Day 4 :: Friday, March 11, 2011, Journaling
Journaling has been a practice throughout the history of the church. Prophets, philosophers, theologians wrote down their thoughts as they sought to understand God and grow in their relationship with Him. Throughout scripture, God commanded people to write things down and keep a record of what He had done so that the coming generations would know what He had done.
Psalm 119:15-16 says, I meditate on your precepts and consider your ways. I delight in your decrees; I will not neglect your word. Journaling is active meditation on the Word of God and what He is doing in your life.
When we make a practice of journaling, it not only allows us to remember what God has done in our life, but also gives us the opportunity to reflect upon what He has done. It reminds us of His faithfulness throughout our life and serves as a tool in the growth of our relationship with Him.
Journaling is a discipline, and it may take some time to get into a good habit. This reader is a tool for you to develop the practice of journaling. There is space throughout this book for you to write your thoughts, prayers, confessions and ideas.
Take time now to begin the practice of journaling.
Contemplation Over Day 4
Journaling is something I have tried to do for many years now, but it’s also something that takes effort, time, and discipline. Journaling is quite close to blogging so it’s something I talk about with people all the time and the biggest reason I hear why people don’t do this is (1) I have nothing to say anyone would want to read (or I just have nothing to say), and (2) I don’t have time to just sit and write. Both of those reasons are quite valid but I could probably make a pretty strong argument that neither of those reasons should keep you, or myself, from writing.

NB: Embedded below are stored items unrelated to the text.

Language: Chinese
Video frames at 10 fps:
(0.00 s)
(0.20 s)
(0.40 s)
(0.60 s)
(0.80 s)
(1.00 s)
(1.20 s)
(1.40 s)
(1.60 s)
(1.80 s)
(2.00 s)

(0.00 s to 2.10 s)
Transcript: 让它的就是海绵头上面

The first point is a misconception about journaling or blogging, and really the only difference between journaling and blogging is one is private and one is public. Even the most mundane points or details can and do become very interesting months down the road. One reason to write down your thoughts is to specifically go back after some time has passed and reflect on your own thoughts. You will be amazed at what details you found to be important enough to write down at the time. The only regret I have in my own journaling process (and it is a process to get into the habit of writing) is not writing more, and more often.
Besides the two points listed above, the words of the Lenten Reader today couldn’t be more accurate. For me, gradually over the years, writing down my questions and thoughts about my faith have become a wonderful way to better understand my own faith, and what God’s word has to say directly to me at any given point in time. Jonathan Edwards was a master at this, and I have learned quite a bit from Edwards on how to journal, but you don’t have to be Edwards to write.

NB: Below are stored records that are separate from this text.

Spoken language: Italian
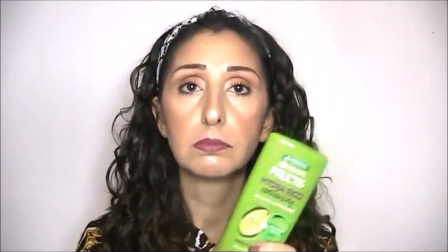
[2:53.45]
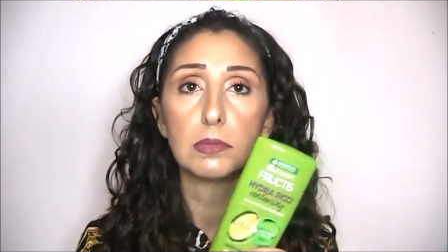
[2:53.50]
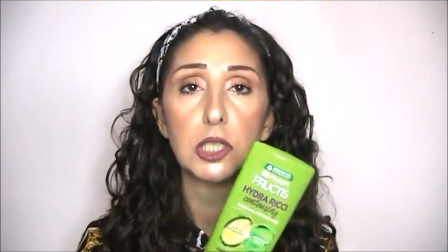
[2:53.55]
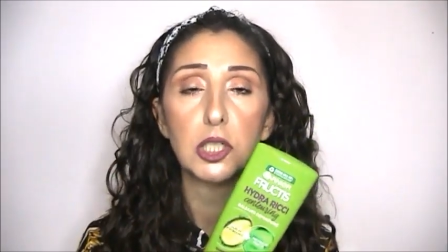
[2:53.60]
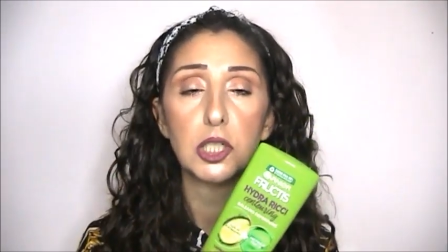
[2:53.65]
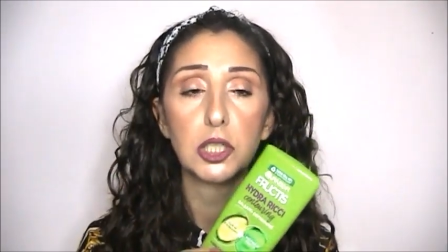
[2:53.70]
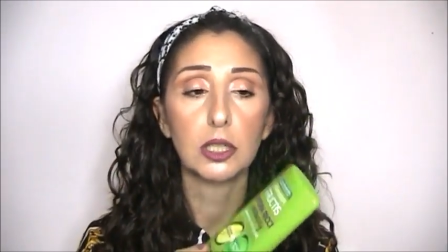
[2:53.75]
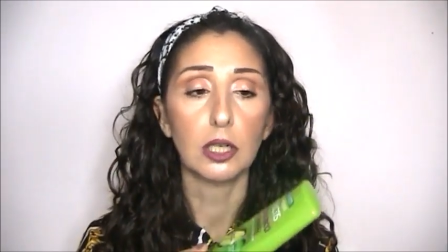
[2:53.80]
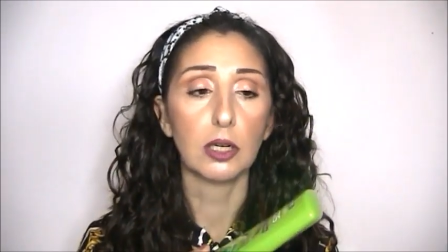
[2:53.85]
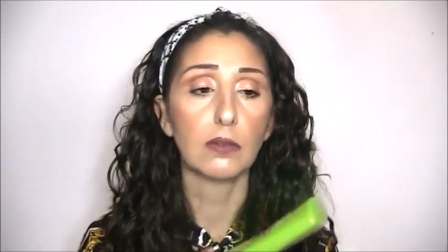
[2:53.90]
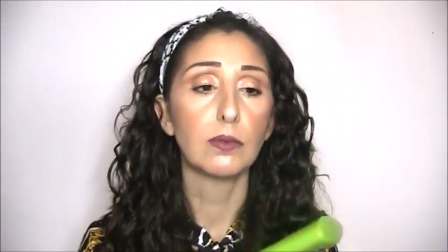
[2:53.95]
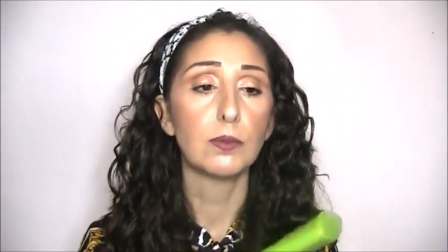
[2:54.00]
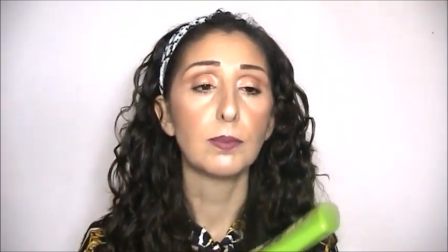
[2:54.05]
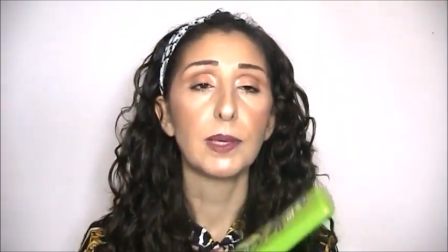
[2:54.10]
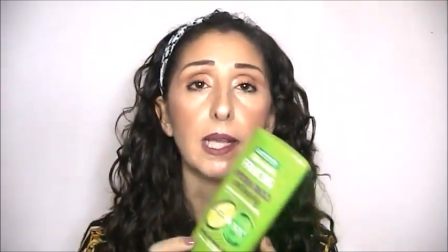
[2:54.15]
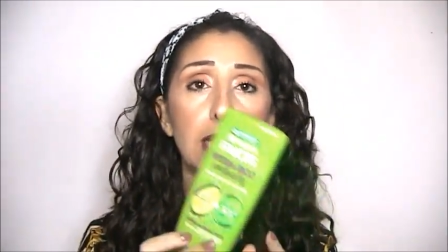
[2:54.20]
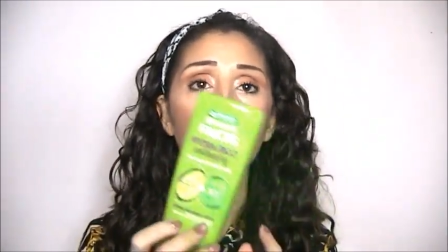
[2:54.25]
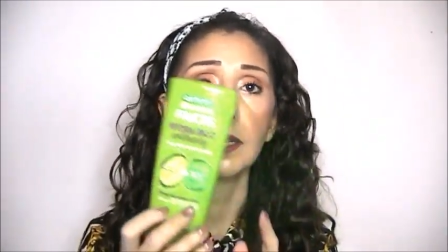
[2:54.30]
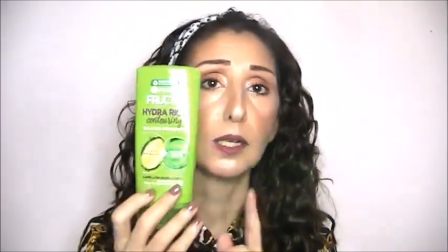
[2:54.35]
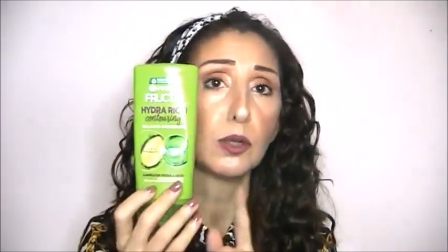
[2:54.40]
mi ci trovo
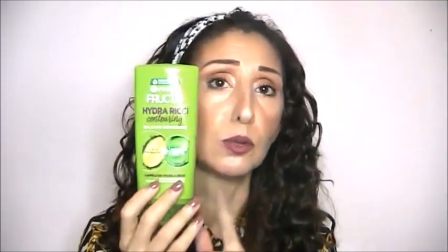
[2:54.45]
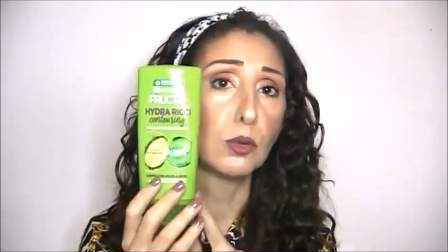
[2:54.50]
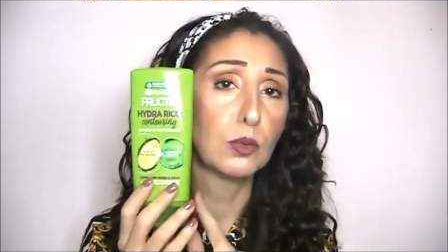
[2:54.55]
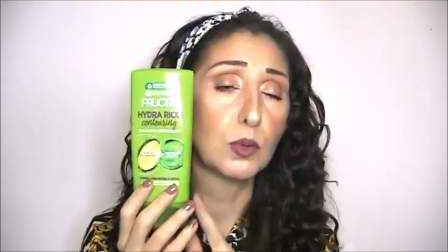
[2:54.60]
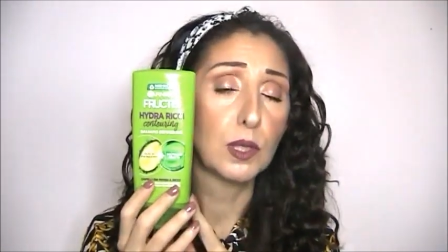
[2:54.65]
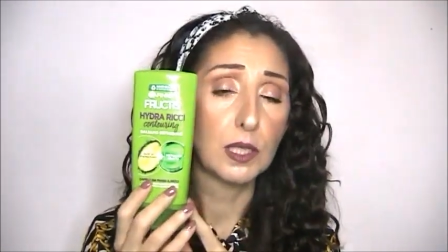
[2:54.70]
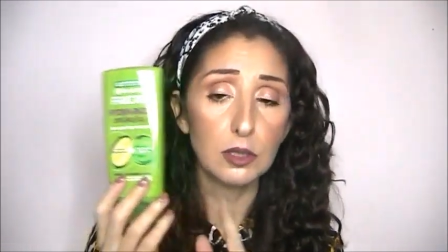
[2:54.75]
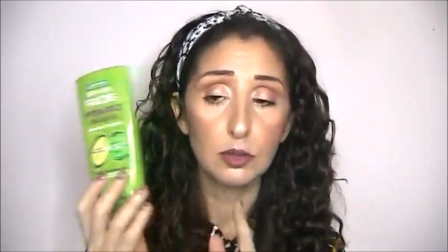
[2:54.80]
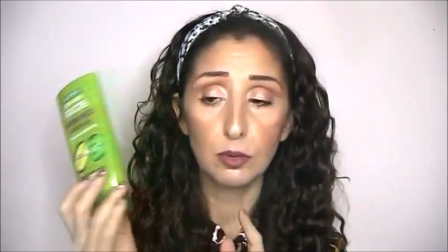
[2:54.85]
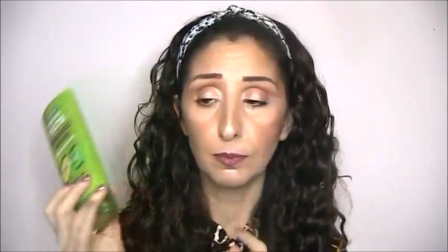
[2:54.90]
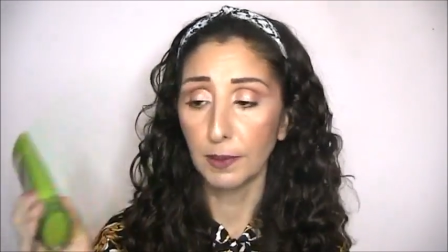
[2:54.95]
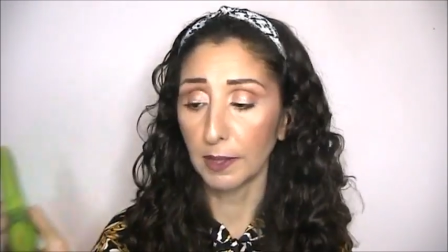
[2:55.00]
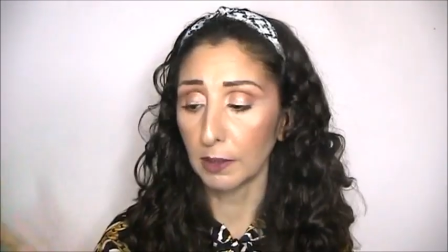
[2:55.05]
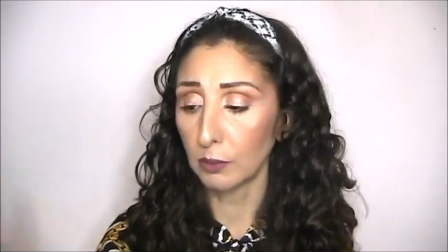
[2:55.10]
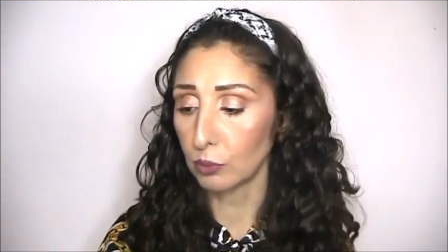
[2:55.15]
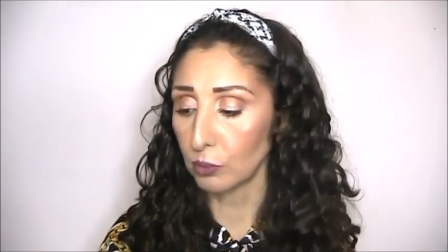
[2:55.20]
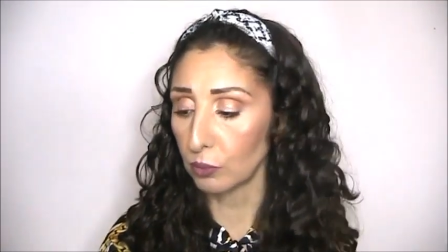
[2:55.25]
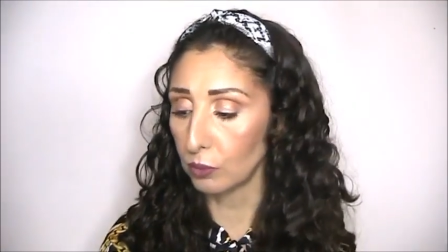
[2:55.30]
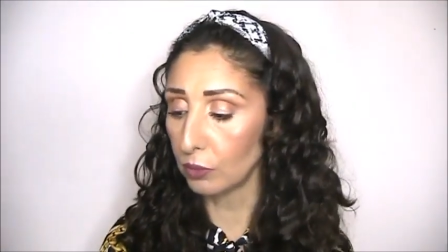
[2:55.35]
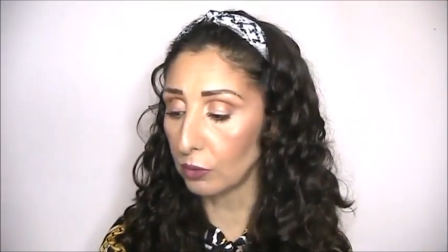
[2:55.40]
bene lui
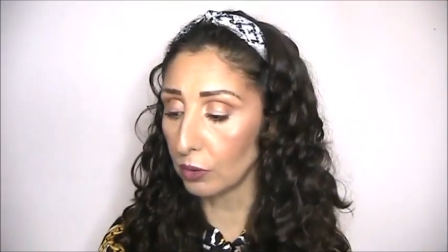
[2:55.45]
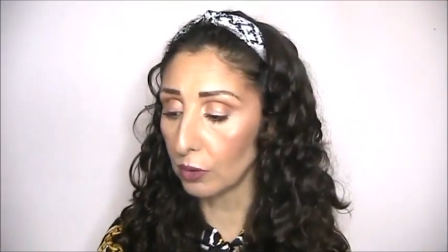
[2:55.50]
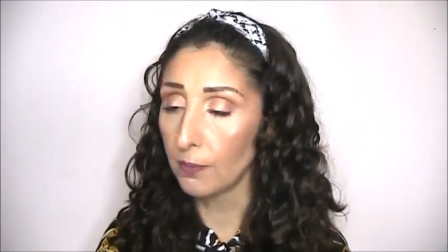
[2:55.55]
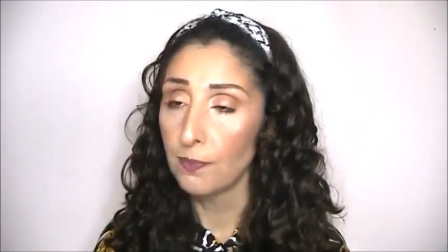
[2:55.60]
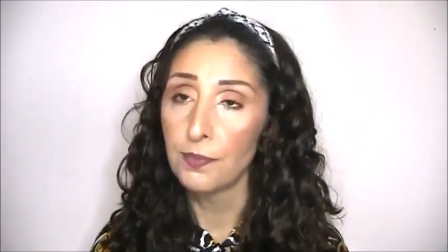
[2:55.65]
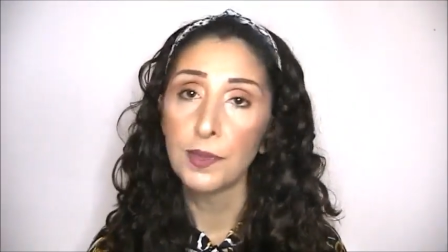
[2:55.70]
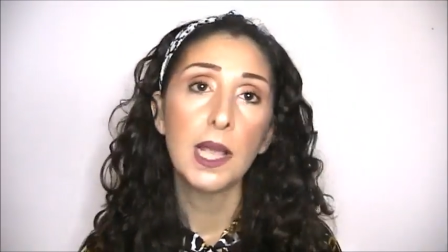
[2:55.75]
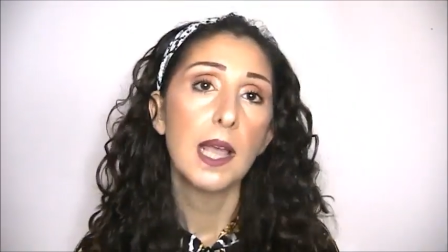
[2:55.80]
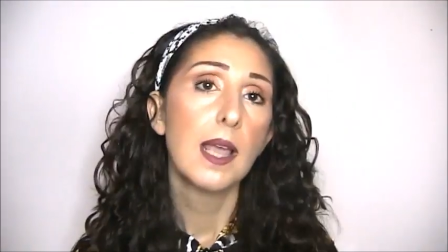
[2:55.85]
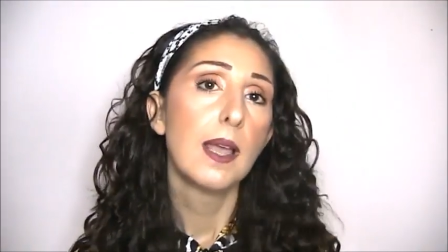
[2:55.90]
soprattutto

Some suggestions I might make for getting started would be:
- Start off slow, try to write a little each day
- Write down raw thoughts and questions
- Use whatever format is easiest and fastest (pen and paper or digital)
- Don’t worry about grammar or spelling
- Write for yourself, not filtered for what others might think
Journaling is certainly a slow, long, continuous process that takes effort to develop, but is so well worth the time it takes. I have been working on this habit for years and feel like I have only scratched the surface.